Dr. Rosenberg received his B.A. and M.D. degree at The Johns Hopkins University in Baltimore, Maryland and a Ph.D. in Biophysics at Harvard University. After completing his residency training in surgery in 1974 at the Peter Bent Brigham Hospital in Boston, Massachusetts, Dr. Rosenberg became the Chief of Surgery at the National Cancer Institute, a position he has held to the present time.

Dr. Rosenberg pioneered the development of immunotherapy that resulted in the first effective immunotherapies for patients with advanced cancer. His basic and clinical studies of interleukin-2 directly resulted in the approval of this immunotherapy by the US Food and Drug Administration for the treatment of patients with metastatic melanoma and renal cancer, many of whom remain disease-free over 25 years after treatment. His studies of cell transfer immunotherapy resulted in durable complete remissions in patients with metastatic melanoma and directly demonstrated the role of T lymphocytes in human cancer immunotherapy. He pioneered the development of gene therapy and was the first to successfully insert foreign genes into humans. His studies of the adoptive transfer of genetically modified lymphocytes were the first to result in the regression of metastatic cancer including patients with melanoma, sarcomas and lymphomas. In recent work Dr. Rosenberg established new approaches for the application of immunotherapy to patients with a variety of common solid cancers by targeting the unique mutations present in the patient’s cancer.

Dr. Rosenberg has been the recipient of numerous awards. He received the Meritorious Service Medal for the U.S. Public Health Service in 1981 and again in 1986, the Friedrich Sasse Prize from the University of West Berlin, Germany in 1986, the Nils Alwell Prize from Stockholm, Sweden in 1987, the Distinguished Alumnus Award from The Johns Hopkins University in 1987, The Griffuel Prize for Research from the French Association for Research on Cancer in 1988 and the Milken Family Foundation Cancer Award in 1988. Dr. Rosenberg twice received the Armand Hammer Cancer Prize “for pioneering work in cancer research” in 1985 and 1988. In 1991, he received the Karnofsky Prize, the highest honor given by the American Society of Clinical Oncology.
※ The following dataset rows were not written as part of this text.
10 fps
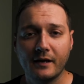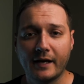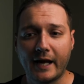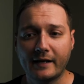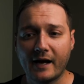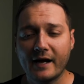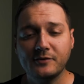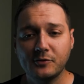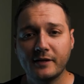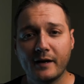And I
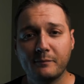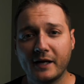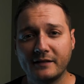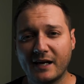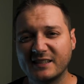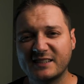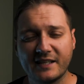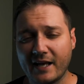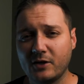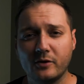do that by not
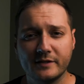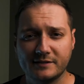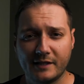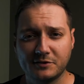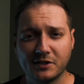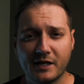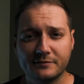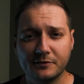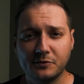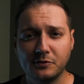staying on the same shots
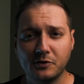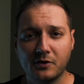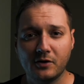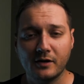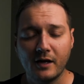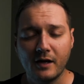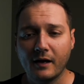for too long.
In 1998, he was awarded the Ellis Island Medal of Honor. He received the John Wayne Award for Clinical Research from the Society of Clinical Oncology in 1996, the Flance-Karl Award, the highest honor accorded by the American Surgical Association in 2002, in 2003 he received the annual prize for scientific excellence in medicine from the American-Italian Cancer Foundation. In 2005 he received the Richard V. Smalley, MD, Memorial Award, the highest honor given by the International Society for Biological Therapy of Cancer. In 2010 he received the Karl Landsteiner Prize from the American Association of Blood Banks. In 2012 he won the Keio Medical Science Prize from Keio University in Tokyo and in 2014, the Massry Prize from the University of Southern California, Los Angeles. In 2015 he received the Medal of Honor for Basic Research from the American Cancer Society, the Lifetime Achievement Award of Distinction from the Susan B. Komen Foundation and the Samuel J. Heyman Service to America Medal as the Federal Employee of the Year from the Partnership for Public Service. In 2016 he won the Novartis Prize for Clinical Immunology.
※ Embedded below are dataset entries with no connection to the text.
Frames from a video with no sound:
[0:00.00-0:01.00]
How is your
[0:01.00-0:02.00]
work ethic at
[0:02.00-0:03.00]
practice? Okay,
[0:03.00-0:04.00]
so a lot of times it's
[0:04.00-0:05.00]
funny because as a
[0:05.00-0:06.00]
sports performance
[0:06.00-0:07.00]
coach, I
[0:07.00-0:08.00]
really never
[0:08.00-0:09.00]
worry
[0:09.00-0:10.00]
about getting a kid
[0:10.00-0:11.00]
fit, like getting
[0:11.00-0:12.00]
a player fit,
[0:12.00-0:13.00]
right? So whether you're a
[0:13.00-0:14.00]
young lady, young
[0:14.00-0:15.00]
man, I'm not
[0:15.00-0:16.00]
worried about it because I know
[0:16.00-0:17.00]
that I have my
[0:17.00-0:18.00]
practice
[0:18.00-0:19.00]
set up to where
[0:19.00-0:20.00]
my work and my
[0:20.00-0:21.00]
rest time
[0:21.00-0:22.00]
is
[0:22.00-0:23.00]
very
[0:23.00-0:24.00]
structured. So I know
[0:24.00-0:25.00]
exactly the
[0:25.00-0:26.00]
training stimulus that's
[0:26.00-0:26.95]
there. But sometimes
Dr. Rosenberg is a member of the Institute of Medicine of the National Academy of Sciences. Dr. Rosenberg has published over 1100 papers in the peer-reviewed literature. A study by the Institute for Scientific Information published in 1999 reported Dr. Rosenberg to be the most highly cited person in the world in the field of oncology for the 17 years between 1981 to 1998 and the second most highly cited person in all fields of clinical medicine. Thirty-one of his papers have been cited over 500 times. His h-index of 174 continues to make him one of the highest cited clinician/scientists in the world.